CWLA Presents Experts, Ideas and Data Gaps on LGBTQ Youth in Foster Care
The Child Welfare League of America recently released a special issue of its Child Welfare Journal that is focused on young people in foster care who are lesbian, gay, bisexual, transgender or questioning their sexual orientation or gender identity (LGBTQ).
Composed of a dozen academic articles, the publication underscores the stark challenges that these young people face and the pressing need for more data as well as best practices aimed at keeping these youth emotionally and physically safe while ensuring their long-term well-being.
Jeffrey Poirier, a Casey Foundation senior associate, contributed to the publication, titled Sexual Orientation, Gender Identity/Expression and Child Welfare. In addition to co-editing the issue, Poirier co-authored one of its articles — an examination of the experiences of gay and lesbian youth involved in the Foundation’s Jim Casey Youth Opportunities Initiative’s Opportunity Passport™.
His article, which shares data culled from a survey of nearly 2,500 program youth, indicates that young people who are in foster care and gay or lesbian are more likely to experience homelessness and numerous child welfare placements. These youth are also less likely than their peers to have adult mentors, according to the data.

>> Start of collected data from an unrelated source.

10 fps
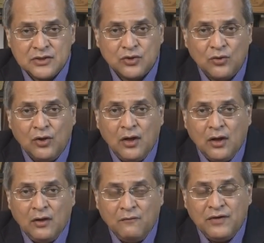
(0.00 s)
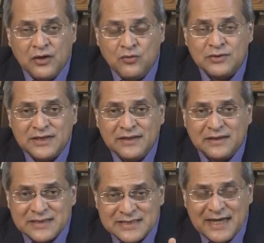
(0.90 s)
So we are
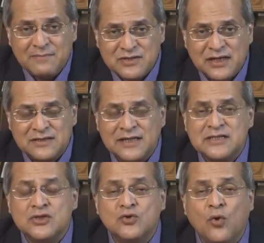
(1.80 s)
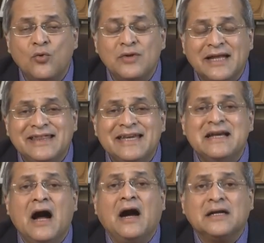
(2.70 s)
using the same cells. There's
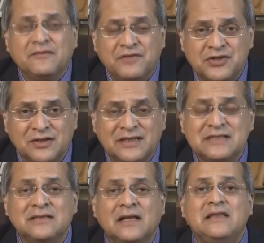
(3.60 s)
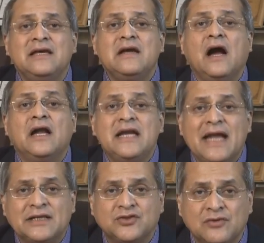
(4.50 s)
nothing artificial, there's nothing
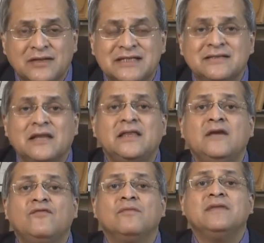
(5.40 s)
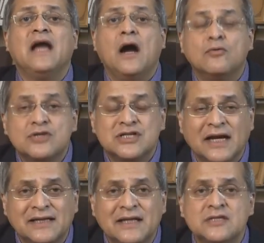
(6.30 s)
unnatural, there's nothing from the
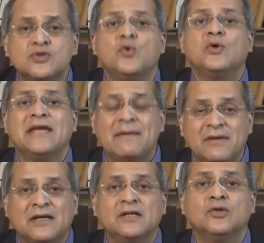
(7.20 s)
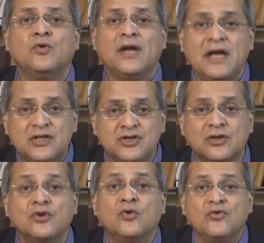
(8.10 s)
outside, there's no chemical, no
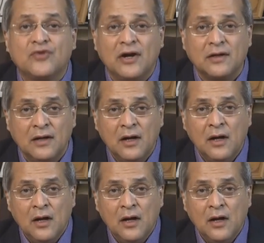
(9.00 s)
agent, no drug.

This data-driven perspective — that gay and lesbian youth in care face a uniquely steep climb to adulthood — is an overarching theme of the issue. But the collection of articles also “shine a light on how child welfare leaders can improve policies, practices and programs to do better,” says Poirier.
One place to start making improvements, according to Casey’s Child Welfare Strategy Group Director Tracey Feild, is to begin counting youth in foster care who are lesbian, gay, bisexual, transgender or questioning their sexual orientation or gender identity. The Foundation recently made this switch, adding sexual orientation and gender identity prompts to its survey of Opportunity Passport participants nationwide.
Feild, who penned the publication’s foreword, describes filling in these data blanks with a clear sense of urgency. “We cannot continue to remain in the dark, without national data on the prevalence in foster care of children who are LGBTQ and information about their outcomes and experiences,” she writes. “The stakes are too high.”